Rare and common variants in complex disease

复杂疾病中的罕见和常见变异

• 批准号: 10554006
• 负责人: SHAMIL SUNYAEV
• 金额: $ 49.62万
• 依托单位: HARVARD MEDICAL SCHOOL
• 依托单位国家: 美国
• 财政年份: 2022
• 资助国家: 美国
• 起止时间: 2022-02-01 至 2022-06-30
• 项目状态: 已结题
• 来源: https://reporter.nih.gov/project-details/10554006
• 关键词: Rare; common; variants; complex; disease

Analyses of common and rare genetic variation have produced key biological insights for many complex diseases. However, for most diseases, including psychiatric disease, the bulk of heritability remains unexplained. The genetics community is increasingly focusing on rare variants, motivated by improvements in technology that are enabling the generation of large whole-genome and whole exome sequencing (WGS and WES) data sets. A growing number of high-profile studies on rare and common variant analysis have been published, including studies published by the PIs of this renewal application and funded by R01MH101244. Nonetheless, there are many unanswered questions about the genetic architecture of complex diseases. Here, we propose a research program that will investigate complex disease architectures and develop methods to optimally leverage rare and common variant contributions to produce new biological discoveries. We will assess contributions to disease heritability across the allele frequency spectrum; identify gene sets and functional annotations that are enriched for disease heritability; and leverage these findings to increase statistical power in studies of rare and common variants while controlling for confounding. Our collaboration has multiple strengths: our statistical and computational expertise; our extensive publication record in the previous funding cycle; our track record of producing practical software that is widely used by the community; and our data- driven approach, which ensures that the methods we develop will be broadly applied to psychiatric and other disease data sets. We will guide our research using hundreds of thousands of samples from large psychiatric GWAS, WES and WGS disease data sets.

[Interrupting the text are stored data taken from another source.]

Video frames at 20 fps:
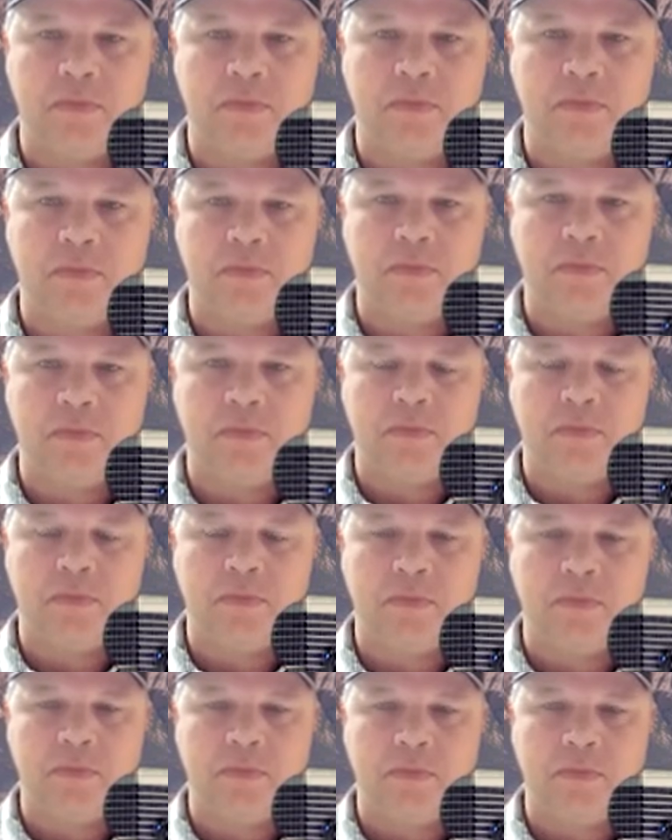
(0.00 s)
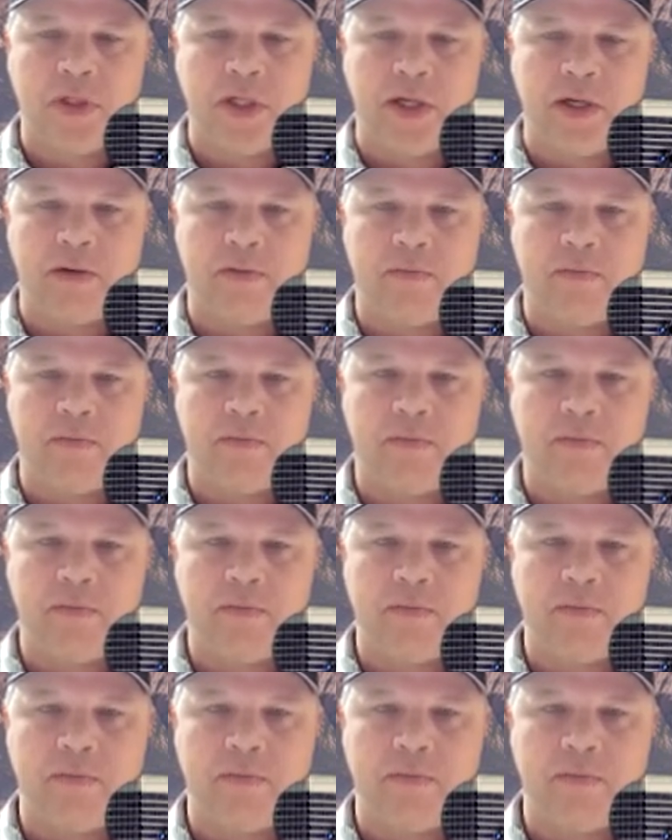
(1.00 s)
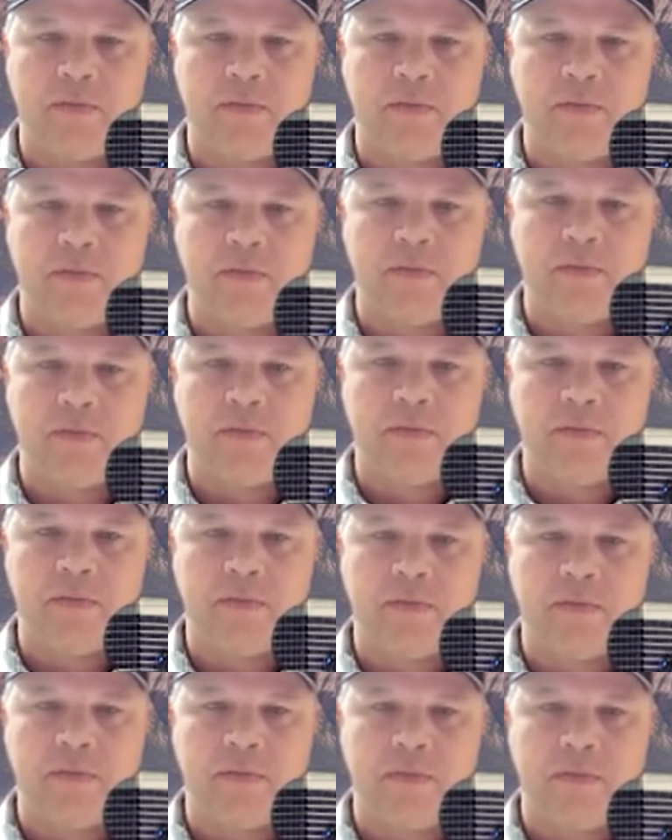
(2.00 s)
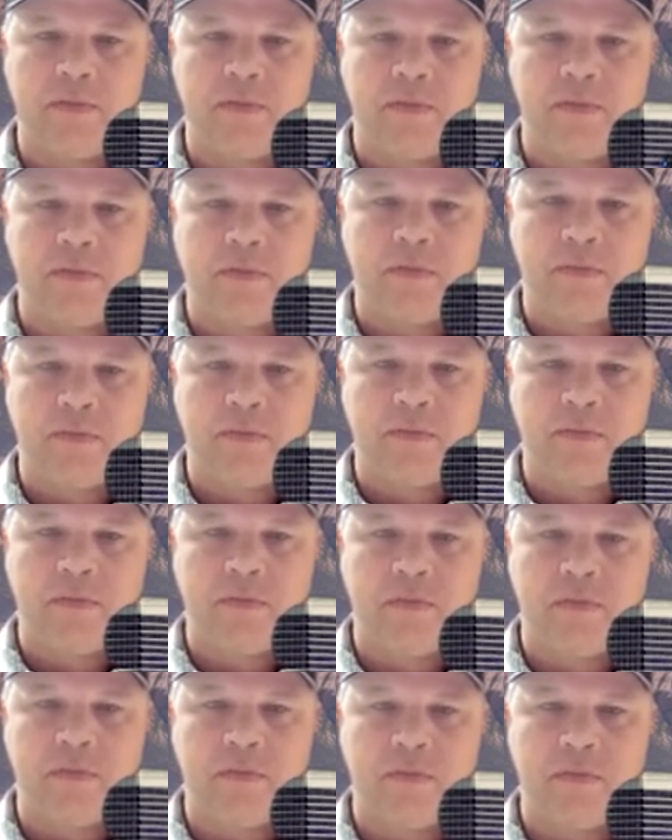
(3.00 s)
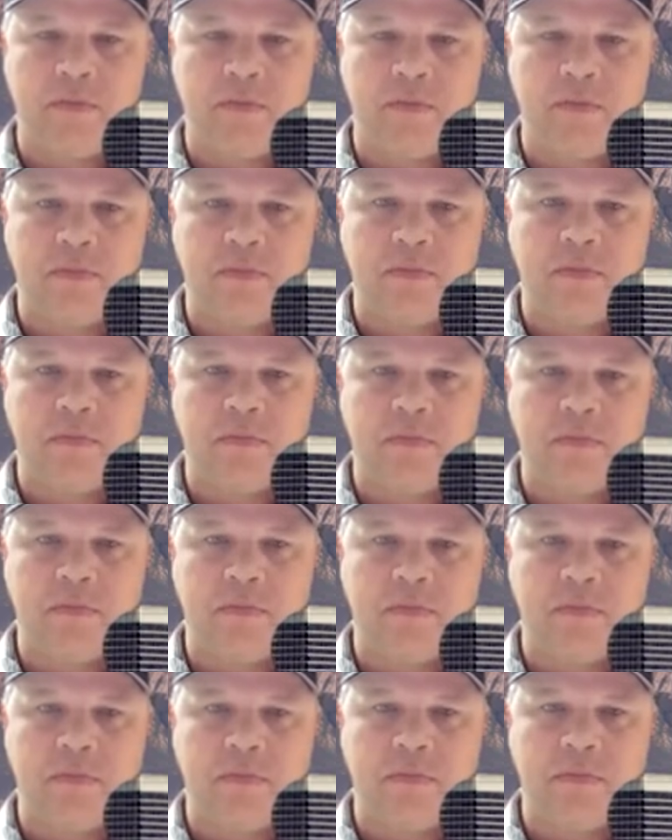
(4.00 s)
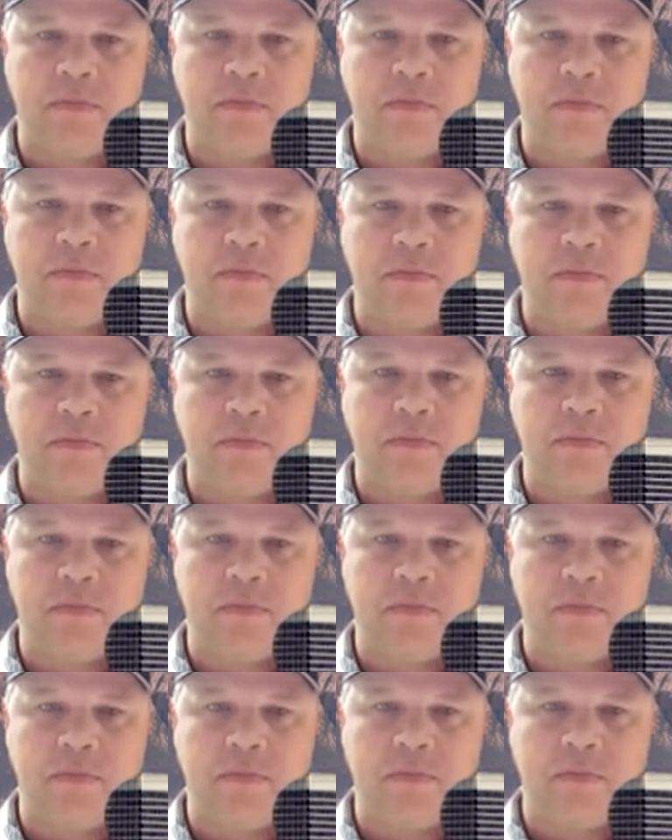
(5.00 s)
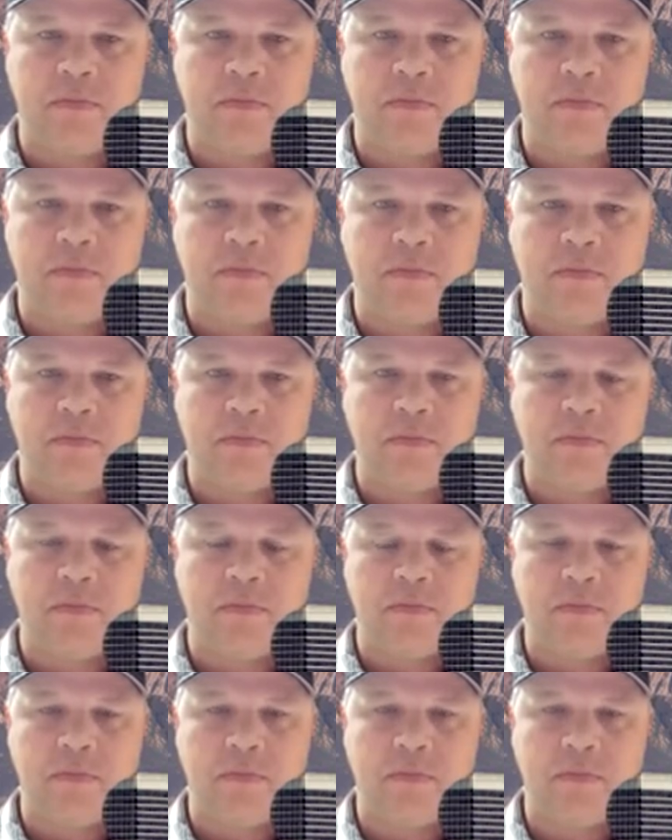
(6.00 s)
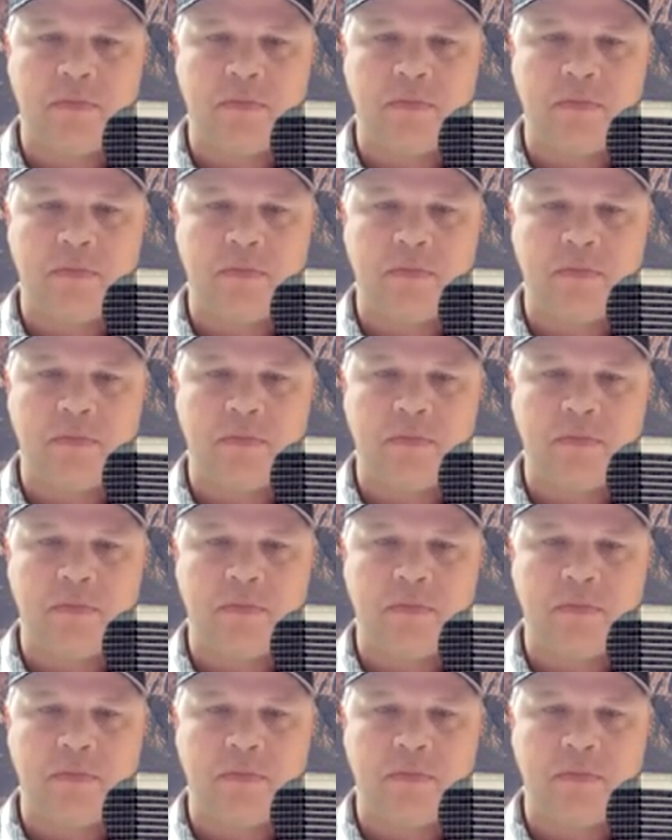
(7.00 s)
The person shown says nothing.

对常见和罕见遗传变异的分析为许多人提供了关键的生物学见解。 复杂的疾病。然而，对于大多数疾病，包括精神疾病， 遗传性仍然无法解释。遗传学界越来越关注罕见的 变体，其动机是技术的改进， 全基因组和全外显子组测序（WGS和WES）数据集。越来越多的 已经发表了关于罕见和常见变异分析的备受瞩目的研究， 由本更新申请的PI发布，并由R 01 MH 101244资助。尽管如此， 关于复杂疾病的遗传结构有许多未解之谜。 在这里，我们提出了一个研究计划，将调查复杂的疾病结构， 开发方法，以最佳方式利用罕见和常见的变异贡献， 生物学发现 我们将评估整个等位基因频谱对疾病遗传力的贡献; 针对疾病遗传性而富集的基因集和功能注释;以及 这些发现增加了罕见和常见变异研究的统计能力， 控制混淆。我们的合作有多种优势：我们的统计和 计算专业知识;我们在上一个资助周期的广泛出版记录;我们的 我们在制作广泛应用的实用软件方面的往绩;以及我们的数据- 驱动的方法，确保我们开发的方法将广泛应用于 精神病和其他疾病数据集。我们将使用数百个 来自大型精神病GWAS、WES和WGS疾病数据集的数千个样本。